**What to produce:** Show every line from the entries that follow which holds the word "video".

**Given entries:**

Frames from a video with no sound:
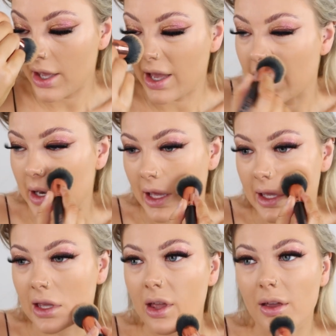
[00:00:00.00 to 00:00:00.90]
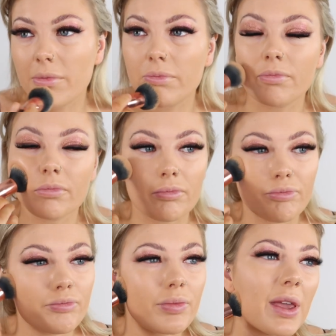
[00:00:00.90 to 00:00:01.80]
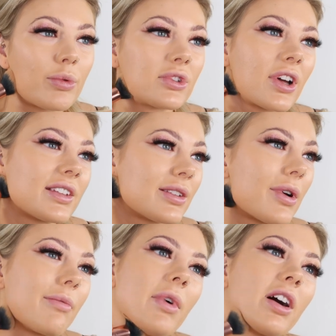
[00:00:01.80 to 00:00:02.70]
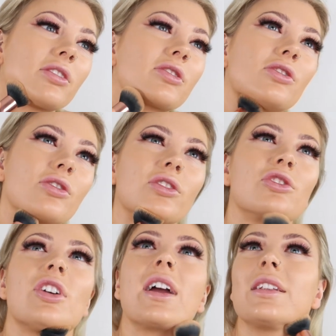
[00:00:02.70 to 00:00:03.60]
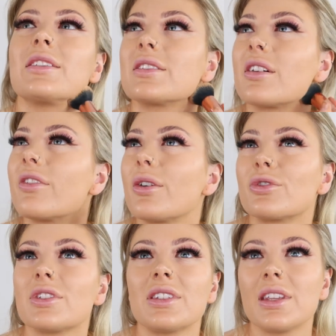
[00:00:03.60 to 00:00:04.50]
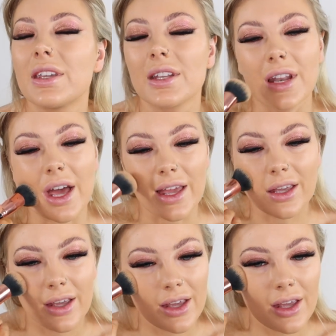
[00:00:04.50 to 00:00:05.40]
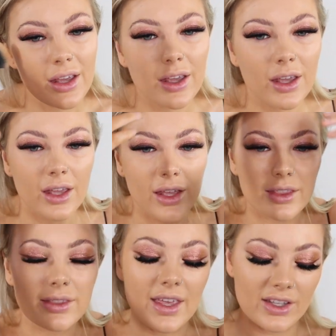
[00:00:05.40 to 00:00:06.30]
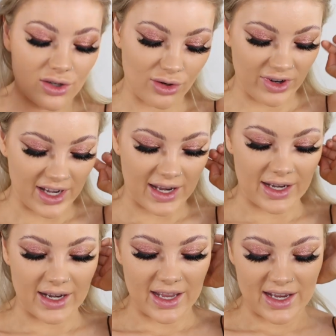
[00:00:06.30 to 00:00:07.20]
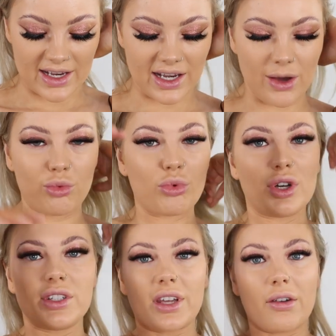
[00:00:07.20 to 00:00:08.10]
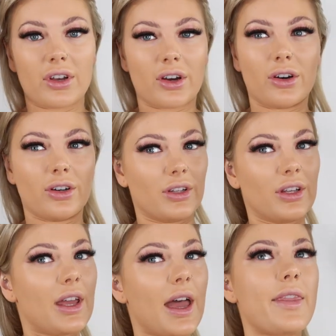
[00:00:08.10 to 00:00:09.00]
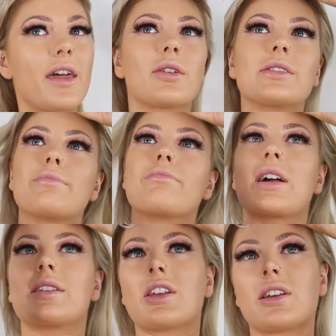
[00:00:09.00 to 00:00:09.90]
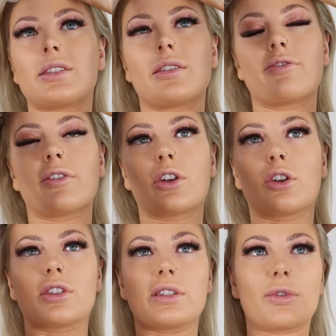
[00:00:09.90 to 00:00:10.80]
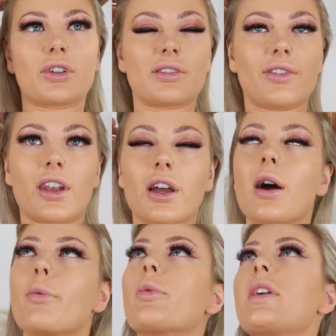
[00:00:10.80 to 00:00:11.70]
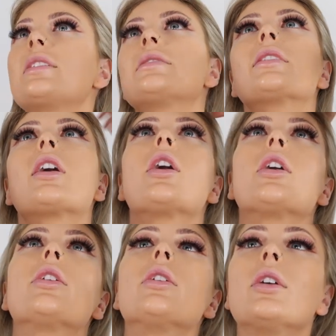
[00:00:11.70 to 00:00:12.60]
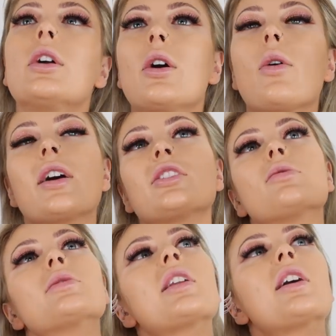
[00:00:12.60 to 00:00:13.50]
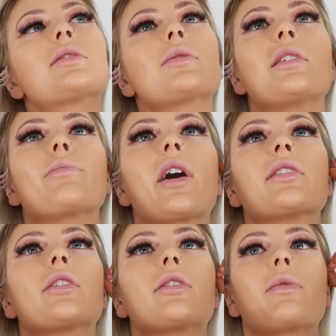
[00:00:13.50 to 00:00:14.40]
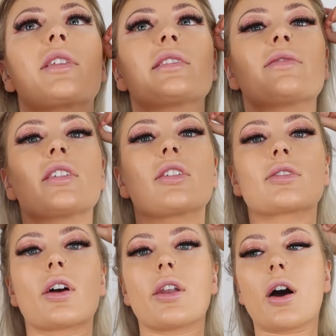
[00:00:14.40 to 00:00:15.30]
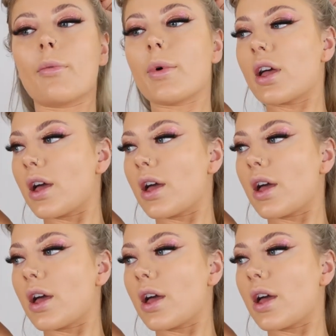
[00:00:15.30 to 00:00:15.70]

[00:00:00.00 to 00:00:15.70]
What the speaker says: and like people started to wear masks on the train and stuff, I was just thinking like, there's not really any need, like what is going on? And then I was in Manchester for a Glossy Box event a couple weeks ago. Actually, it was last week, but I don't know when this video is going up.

**Output of the exercise:**
Frames from a video with no sound:
What the speaker says: and like people started to wear masks on the train and stuff, I was just thinking like, there's not really any need, like what is going on? And then I was in Manchester for a Glossy Box event a couple weeks ago. Actually, it was last week, but I don't know when this video is going up.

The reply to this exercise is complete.